● TASK DESCRIPTION
Your response should match the records line for line.

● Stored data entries
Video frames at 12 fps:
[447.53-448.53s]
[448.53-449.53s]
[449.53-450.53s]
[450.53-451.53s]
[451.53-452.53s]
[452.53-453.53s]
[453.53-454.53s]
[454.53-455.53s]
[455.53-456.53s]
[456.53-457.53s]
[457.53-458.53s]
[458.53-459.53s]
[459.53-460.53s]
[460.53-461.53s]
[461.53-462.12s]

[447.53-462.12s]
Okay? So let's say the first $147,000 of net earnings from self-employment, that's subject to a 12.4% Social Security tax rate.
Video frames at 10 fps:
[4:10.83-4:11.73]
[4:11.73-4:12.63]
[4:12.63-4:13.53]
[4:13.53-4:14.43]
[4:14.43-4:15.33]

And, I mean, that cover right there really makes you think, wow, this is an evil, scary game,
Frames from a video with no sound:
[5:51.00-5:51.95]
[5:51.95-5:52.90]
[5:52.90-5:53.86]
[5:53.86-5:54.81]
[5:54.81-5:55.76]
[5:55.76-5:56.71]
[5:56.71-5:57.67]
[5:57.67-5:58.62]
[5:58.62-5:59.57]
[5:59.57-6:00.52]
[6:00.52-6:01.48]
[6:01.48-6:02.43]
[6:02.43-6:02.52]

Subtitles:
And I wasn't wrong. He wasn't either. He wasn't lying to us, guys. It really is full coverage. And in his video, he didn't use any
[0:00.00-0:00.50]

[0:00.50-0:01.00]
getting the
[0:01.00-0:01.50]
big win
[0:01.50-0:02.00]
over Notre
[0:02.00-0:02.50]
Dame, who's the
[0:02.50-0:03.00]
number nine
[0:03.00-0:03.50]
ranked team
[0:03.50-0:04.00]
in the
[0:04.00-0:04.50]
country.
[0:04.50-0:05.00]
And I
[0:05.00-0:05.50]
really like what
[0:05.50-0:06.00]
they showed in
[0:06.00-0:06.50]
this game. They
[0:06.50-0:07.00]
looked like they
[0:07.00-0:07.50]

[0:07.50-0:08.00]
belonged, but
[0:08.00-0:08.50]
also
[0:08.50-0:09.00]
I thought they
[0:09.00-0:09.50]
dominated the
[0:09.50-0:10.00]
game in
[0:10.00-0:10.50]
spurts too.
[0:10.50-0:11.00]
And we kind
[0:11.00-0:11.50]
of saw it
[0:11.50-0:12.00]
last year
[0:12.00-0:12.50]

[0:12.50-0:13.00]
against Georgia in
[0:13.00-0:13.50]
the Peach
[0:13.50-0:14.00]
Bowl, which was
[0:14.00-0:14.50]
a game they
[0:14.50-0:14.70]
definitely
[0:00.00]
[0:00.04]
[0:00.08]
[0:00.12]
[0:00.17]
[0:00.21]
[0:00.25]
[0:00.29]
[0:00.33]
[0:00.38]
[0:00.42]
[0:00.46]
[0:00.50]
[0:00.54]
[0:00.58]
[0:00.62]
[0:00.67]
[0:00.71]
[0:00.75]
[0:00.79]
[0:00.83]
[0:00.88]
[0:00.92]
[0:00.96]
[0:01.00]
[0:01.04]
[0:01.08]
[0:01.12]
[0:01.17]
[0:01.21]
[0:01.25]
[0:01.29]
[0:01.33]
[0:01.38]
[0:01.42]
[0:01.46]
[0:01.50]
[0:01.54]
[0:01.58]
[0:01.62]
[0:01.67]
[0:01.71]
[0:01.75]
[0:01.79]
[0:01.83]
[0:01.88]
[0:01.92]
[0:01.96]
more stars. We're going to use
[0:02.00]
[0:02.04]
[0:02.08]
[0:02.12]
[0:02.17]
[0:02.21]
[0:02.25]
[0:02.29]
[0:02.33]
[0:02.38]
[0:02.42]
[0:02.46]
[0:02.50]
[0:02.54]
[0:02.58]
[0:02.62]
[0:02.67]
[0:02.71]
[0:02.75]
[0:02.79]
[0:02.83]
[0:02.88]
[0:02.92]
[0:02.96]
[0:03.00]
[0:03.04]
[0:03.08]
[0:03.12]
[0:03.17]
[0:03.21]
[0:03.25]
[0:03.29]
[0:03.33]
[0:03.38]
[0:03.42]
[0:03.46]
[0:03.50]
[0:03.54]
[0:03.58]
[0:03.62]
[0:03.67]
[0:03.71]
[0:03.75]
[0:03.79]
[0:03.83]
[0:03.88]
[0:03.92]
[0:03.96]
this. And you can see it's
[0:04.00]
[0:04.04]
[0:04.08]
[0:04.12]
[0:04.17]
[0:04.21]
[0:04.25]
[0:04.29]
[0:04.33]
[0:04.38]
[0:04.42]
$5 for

● SOLUTION BELOW
Video frames at 12 fps:
[447.53-448.53s]
[448.53-449.53s]
[449.53-450.53s]
[450.53-451.53s]
[451.53-452.53s]
[452.53-453.53s]
[453.53-454.53s]
[454.53-455.53s]
[455.53-456.53s]
[456.53-457.53s]
[457.53-458.53s]
[458.53-459.53s]
[459.53-460.53s]
[460.53-461.53s]
[461.53-462.12s]

[447.53-462.12s]
Okay? So let's say the first $147,000 of net earnings from self-employment, that's subject to a 12.4% Social Security tax rate.
Video frames at 10 fps:
[4:10.83-4:11.73]
[4:11.73-4:12.63]
[4:12.63-4:13.53]
[4:13.53-4:14.43]
[4:14.43-4:15.33]

And, I mean, that cover right there really makes you think, wow, this is an evil, scary game,
Frames from a video with no sound:
[5:51.00-5:51.95]
[5:51.95-5:52.90]
[5:52.90-5:53.86]
[5:53.86-5:54.81]
[5:54.81-5:55.76]
[5:55.76-5:56.71]
[5:56.71-5:57.67]
[5:57.67-5:58.62]
[5:58.62-5:59.57]
[5:59.57-6:00.52]
[6:00.52-6:01.48]
[6:01.48-6:02.43]
[6:02.43-6:02.52]

Subtitles:
And I wasn't wrong. He wasn't either. He wasn't lying to us, guys. It really is full coverage. And in his video, he didn't use any
[0:00.00-0:00.50]

[0:00.50-0:01.00]
getting the
[0:01.00-0:01.50]
big win
[0:01.50-0:02.00]
over Notre
[0:02.00-0:02.50]
Dame, who's the
[0:02.50-0:03.00]
number nine
[0:03.00-0:03.50]
ranked team
[0:03.50-0:04.00]
in the
[0:04.00-0:04.50]
country.
[0:04.50-0:05.00]
And I
[0:05.00-0:05.50]
really like what
[0:05.50-0:06.00]
they showed in
[0:06.00-0:06.50]
this game. They
[0:06.50-0:07.00]
looked like they
[0:07.00-0:07.50]

[0:07.50-0:08.00]
belonged, but
[0:08.00-0:08.50]
also
[0:08.50-0:09.00]
I thought they
[0:09.00-0:09.50]
dominated the
[0:09.50-0:10.00]
game in
[0:10.00-0:10.50]
spurts too.
[0:10.50-0:11.00]
And we kind
[0:11.00-0:11.50]
of saw it
[0:11.50-0:12.00]
last year
[0:12.00-0:12.50]

[0:12.50-0:13.00]
against Georgia in
[0:13.00-0:13.50]
the Peach
[0:13.50-0:14.00]
Bowl, which was
[0:14.00-0:14.50]
a game they
[0:14.50-0:14.70]
definitely
[0:00.00]
[0:00.04]
[0:00.08]
[0:00.12]
[0:00.17]
[0:00.21]
[0:00.25]
[0:00.29]
[0:00.33]
[0:00.38]
[0:00.42]
[0:00.46]
[0:00.50]
[0:00.54]
[0:00.58]
[0:00.62]
[0:00.67]
[0:00.71]
[0:00.75]
[0:00.79]
[0:00.83]
[0:00.88]
[0:00.92]
[0:00.96]
[0:01.00]
[0:01.04]
[0:01.08]
[0:01.12]
[0:01.17]
[0:01.21]
[0:01.25]
[0:01.29]
[0:01.33]
[0:01.38]
[0:01.42]
[0:01.46]
[0:01.50]
[0:01.54]
[0:01.58]
[0:01.62]
[0:01.67]
[0:01.71]
[0:01.75]
[0:01.79]
[0:01.83]
[0:01.88]
[0:01.92]
[0:01.96]
more stars. We're going to use
[0:02.00]
[0:02.04]
[0:02.08]
[0:02.12]
[0:02.17]
[0:02.21]
[0:02.25]
[0:02.29]
[0:02.33]
[0:02.38]
[0:02.42]
[0:02.46]
[0:02.50]
[0:02.54]
[0:02.58]
[0:02.62]
[0:02.67]
[0:02.71]
[0:02.75]
[0:02.79]
[0:02.83]
[0:02.88]
[0:02.92]
[0:02.96]
[0:03.00]
[0:03.04]
[0:03.08]
[0:03.12]
[0:03.17]
[0:03.21]
[0:03.25]
[0:03.29]
[0:03.33]
[0:03.38]
[0:03.42]
[0:03.46]
[0:03.50]
[0:03.54]
[0:03.58]
[0:03.62]
[0:03.67]
[0:03.71]
[0:03.75]
[0:03.79]
[0:03.83]
[0:03.88]
[0:03.92]
[0:03.96]
this. And you can see it's
[0:04.00]
[0:04.04]
[0:04.08]
[0:04.12]
[0:04.17]
[0:04.21]
[0:04.25]
[0:04.29]
[0:04.33]
[0:04.38]
[0:04.42]
$5 for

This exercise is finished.